__TASK BRIEF__
Below is a block of records; return all of them exactly, but without the images.
━━━━━━━━━━
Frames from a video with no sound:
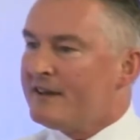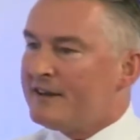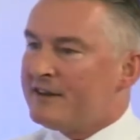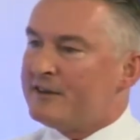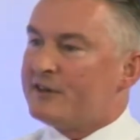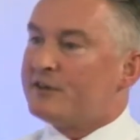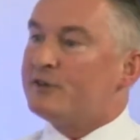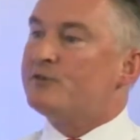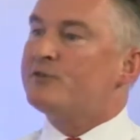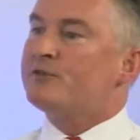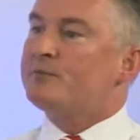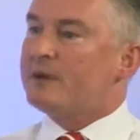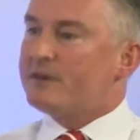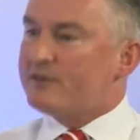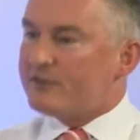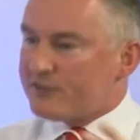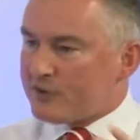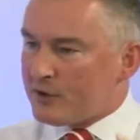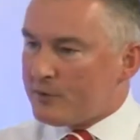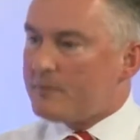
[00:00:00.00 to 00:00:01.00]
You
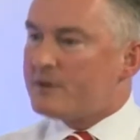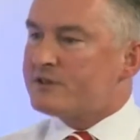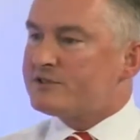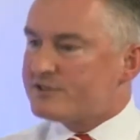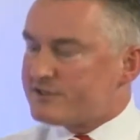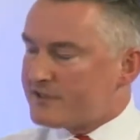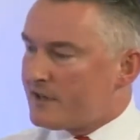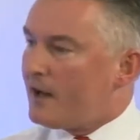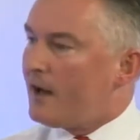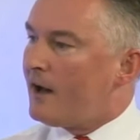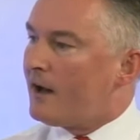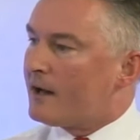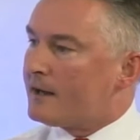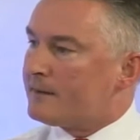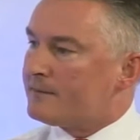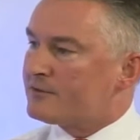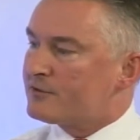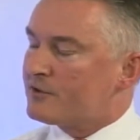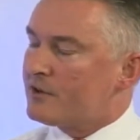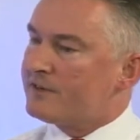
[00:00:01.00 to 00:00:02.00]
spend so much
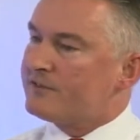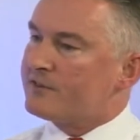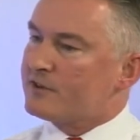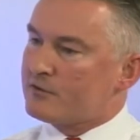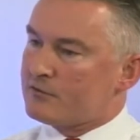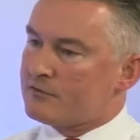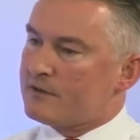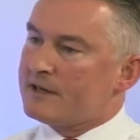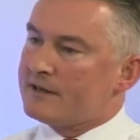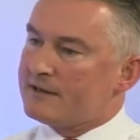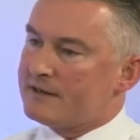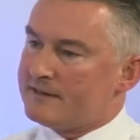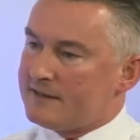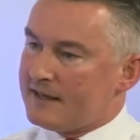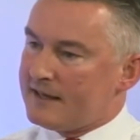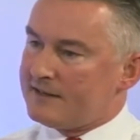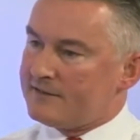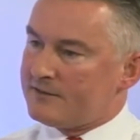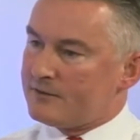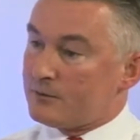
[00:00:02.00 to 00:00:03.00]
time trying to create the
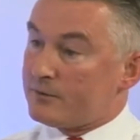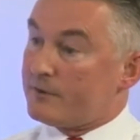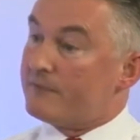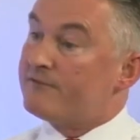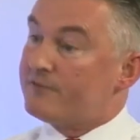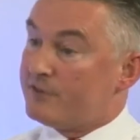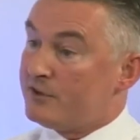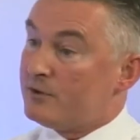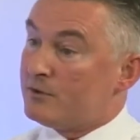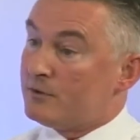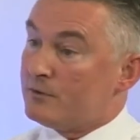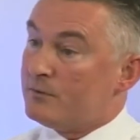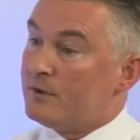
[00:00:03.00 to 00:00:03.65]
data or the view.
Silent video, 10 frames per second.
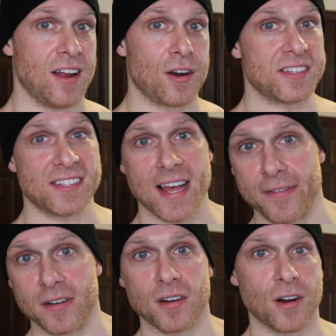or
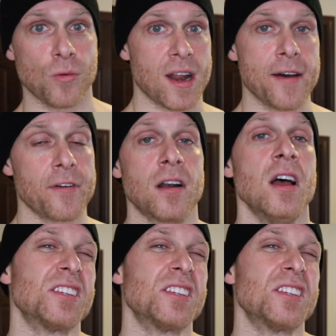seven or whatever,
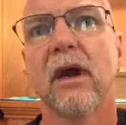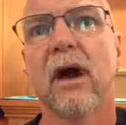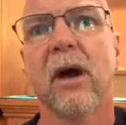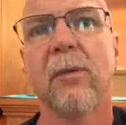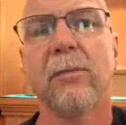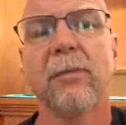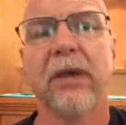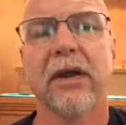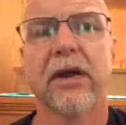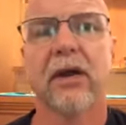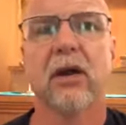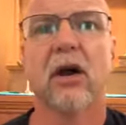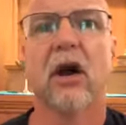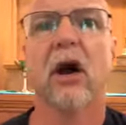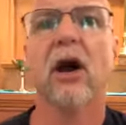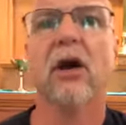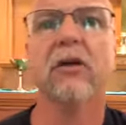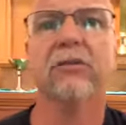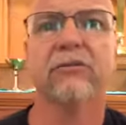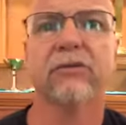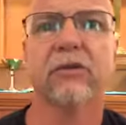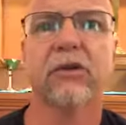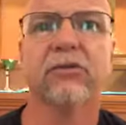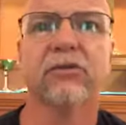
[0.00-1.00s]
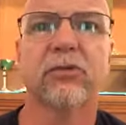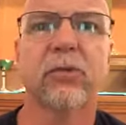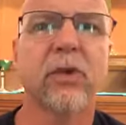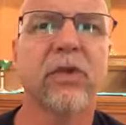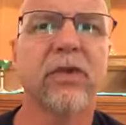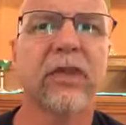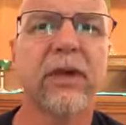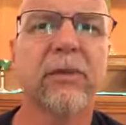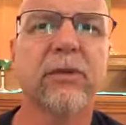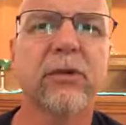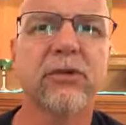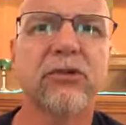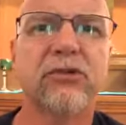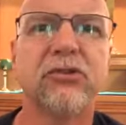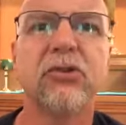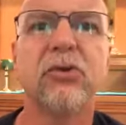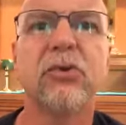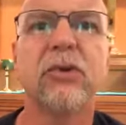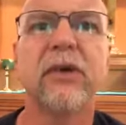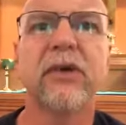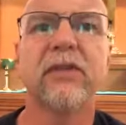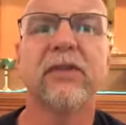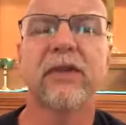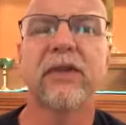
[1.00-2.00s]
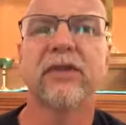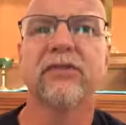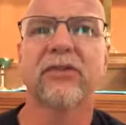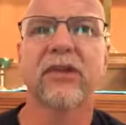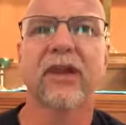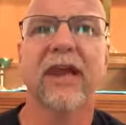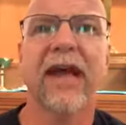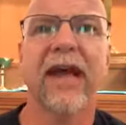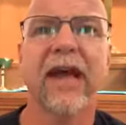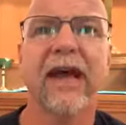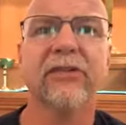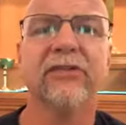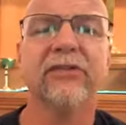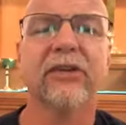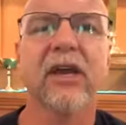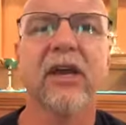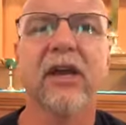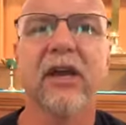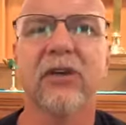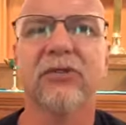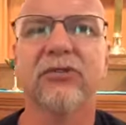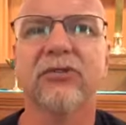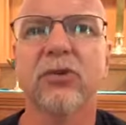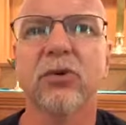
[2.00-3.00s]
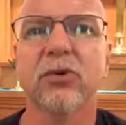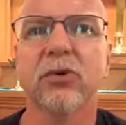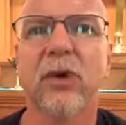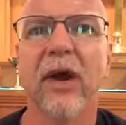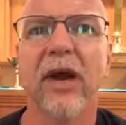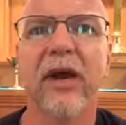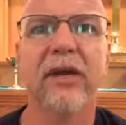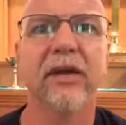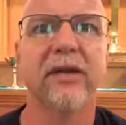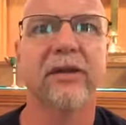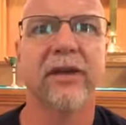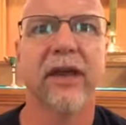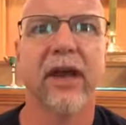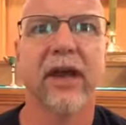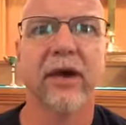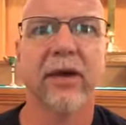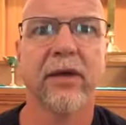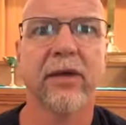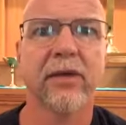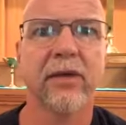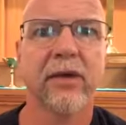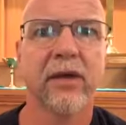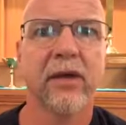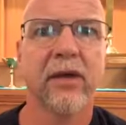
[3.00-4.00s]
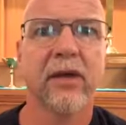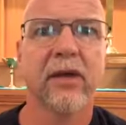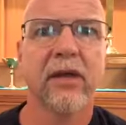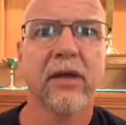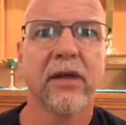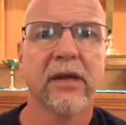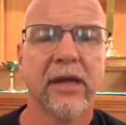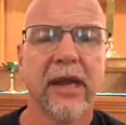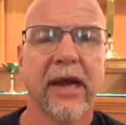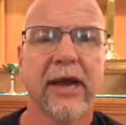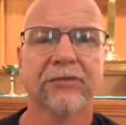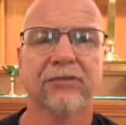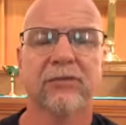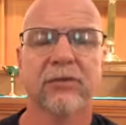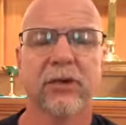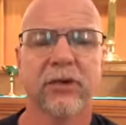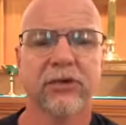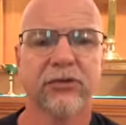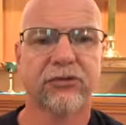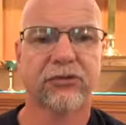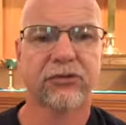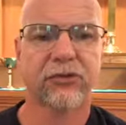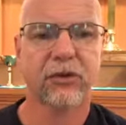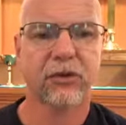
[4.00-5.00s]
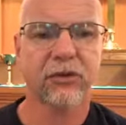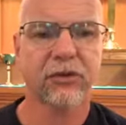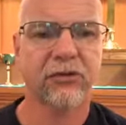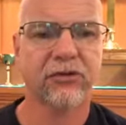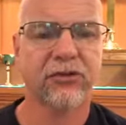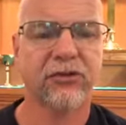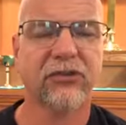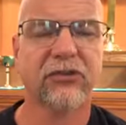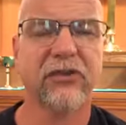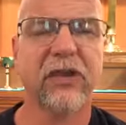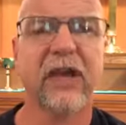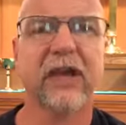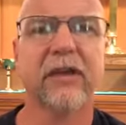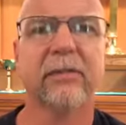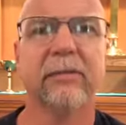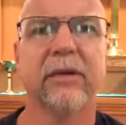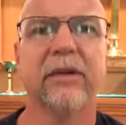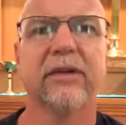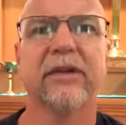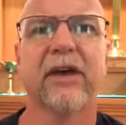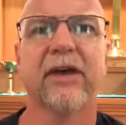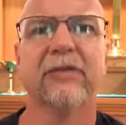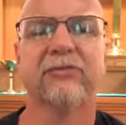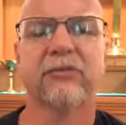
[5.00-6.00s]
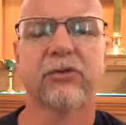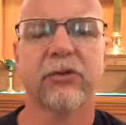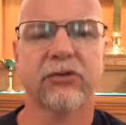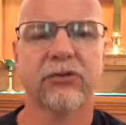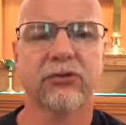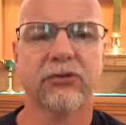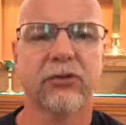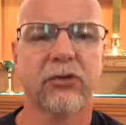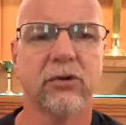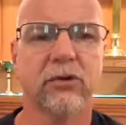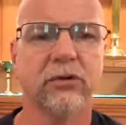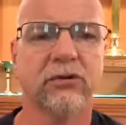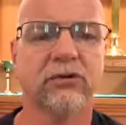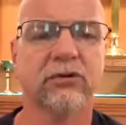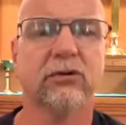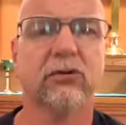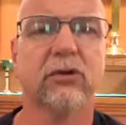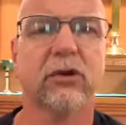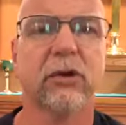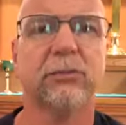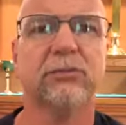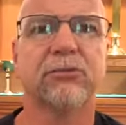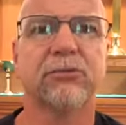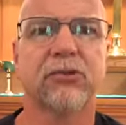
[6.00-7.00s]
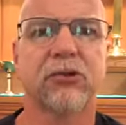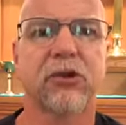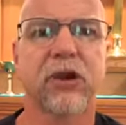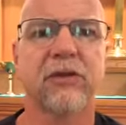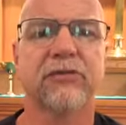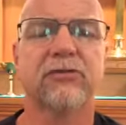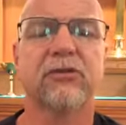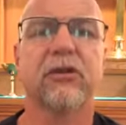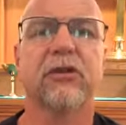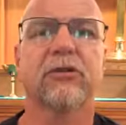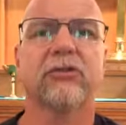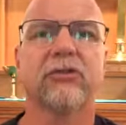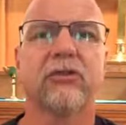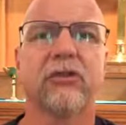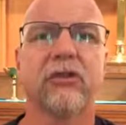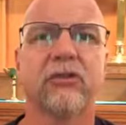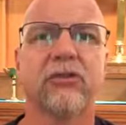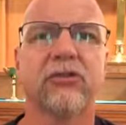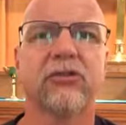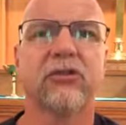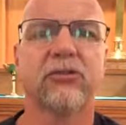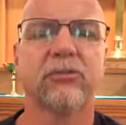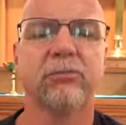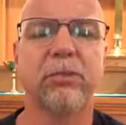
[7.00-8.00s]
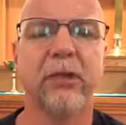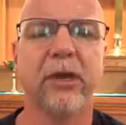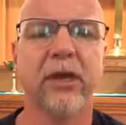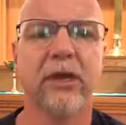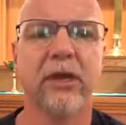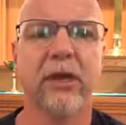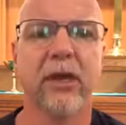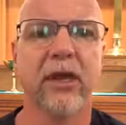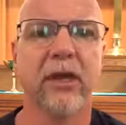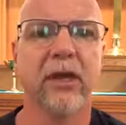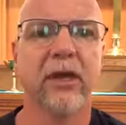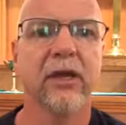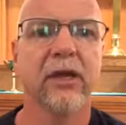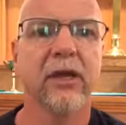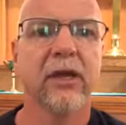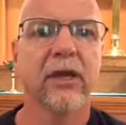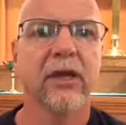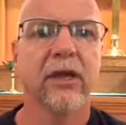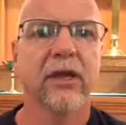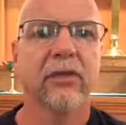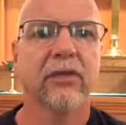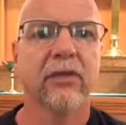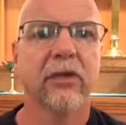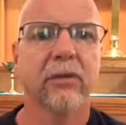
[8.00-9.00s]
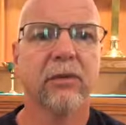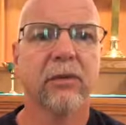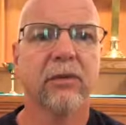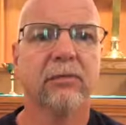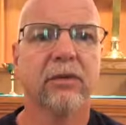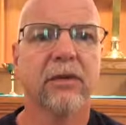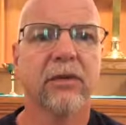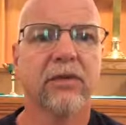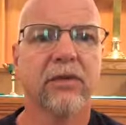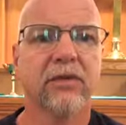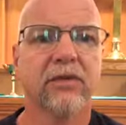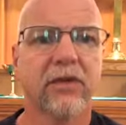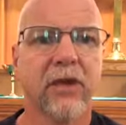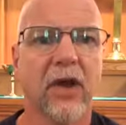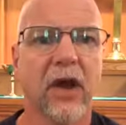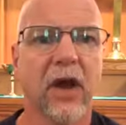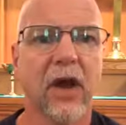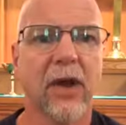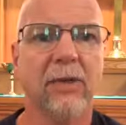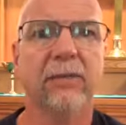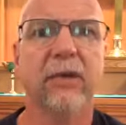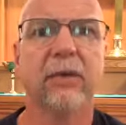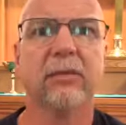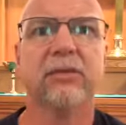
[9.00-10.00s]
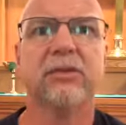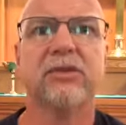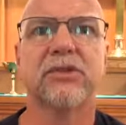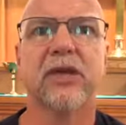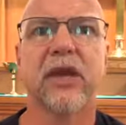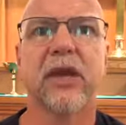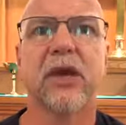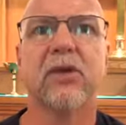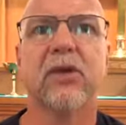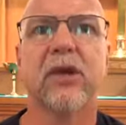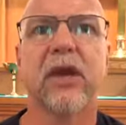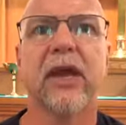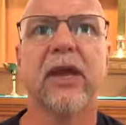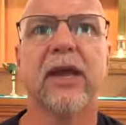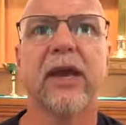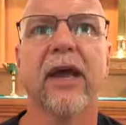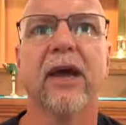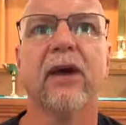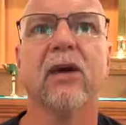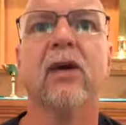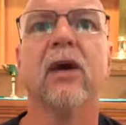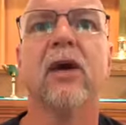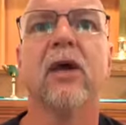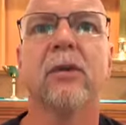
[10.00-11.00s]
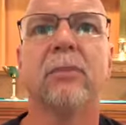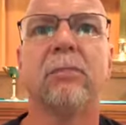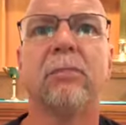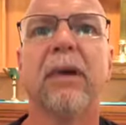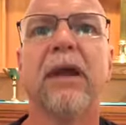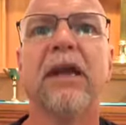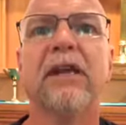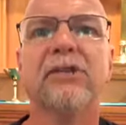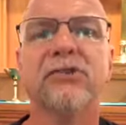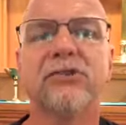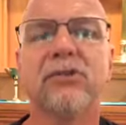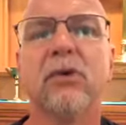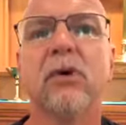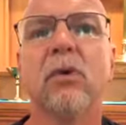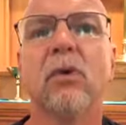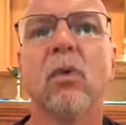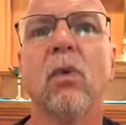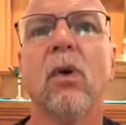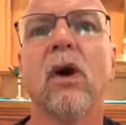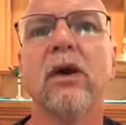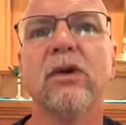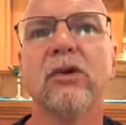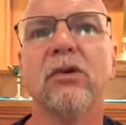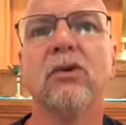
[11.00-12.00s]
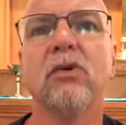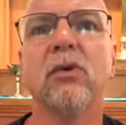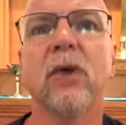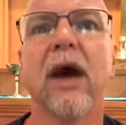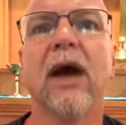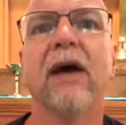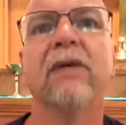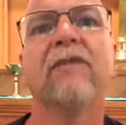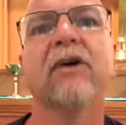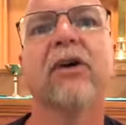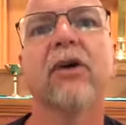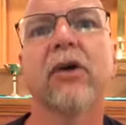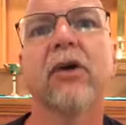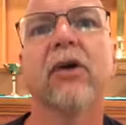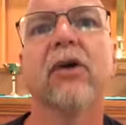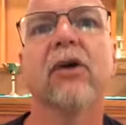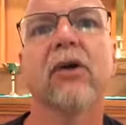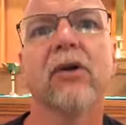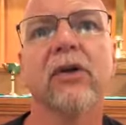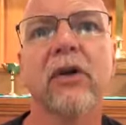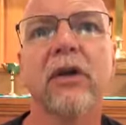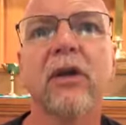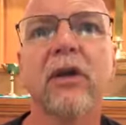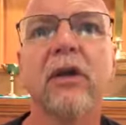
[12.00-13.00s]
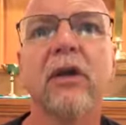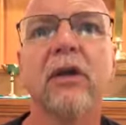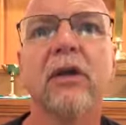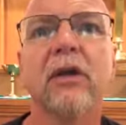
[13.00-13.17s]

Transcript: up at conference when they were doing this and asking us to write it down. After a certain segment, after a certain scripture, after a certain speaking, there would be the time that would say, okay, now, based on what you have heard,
━━━━━━━━━━
__EXERCISE ANSWER__
Frames from a video with no sound:
[00:00:00.00 to 00:00:01.00]
You
[00:00:01.00 to 00:00:02.00]
spend so much
[00:00:02.00 to 00:00:03.00]
time trying to create the
[00:00:03.00 to 00:00:03.65]
data or the view.
Silent video, 10 frames per second.
or
seven or whatever,
[0.00-1.00s]
[1.00-2.00s]
[2.00-3.00s]
[3.00-4.00s]
[4.00-5.00s]
[5.00-6.00s]
[6.00-7.00s]
[7.00-8.00s]
[8.00-9.00s]
[9.00-10.00s]
[10.00-11.00s]
[11.00-12.00s]
[12.00-13.00s]
[13.00-13.17s]

Transcript: up at conference when they were doing this and asking us to write it down. After a certain segment, after a certain scripture, after a certain speaking, there would be the time that would say, okay, now, based on what you have heard,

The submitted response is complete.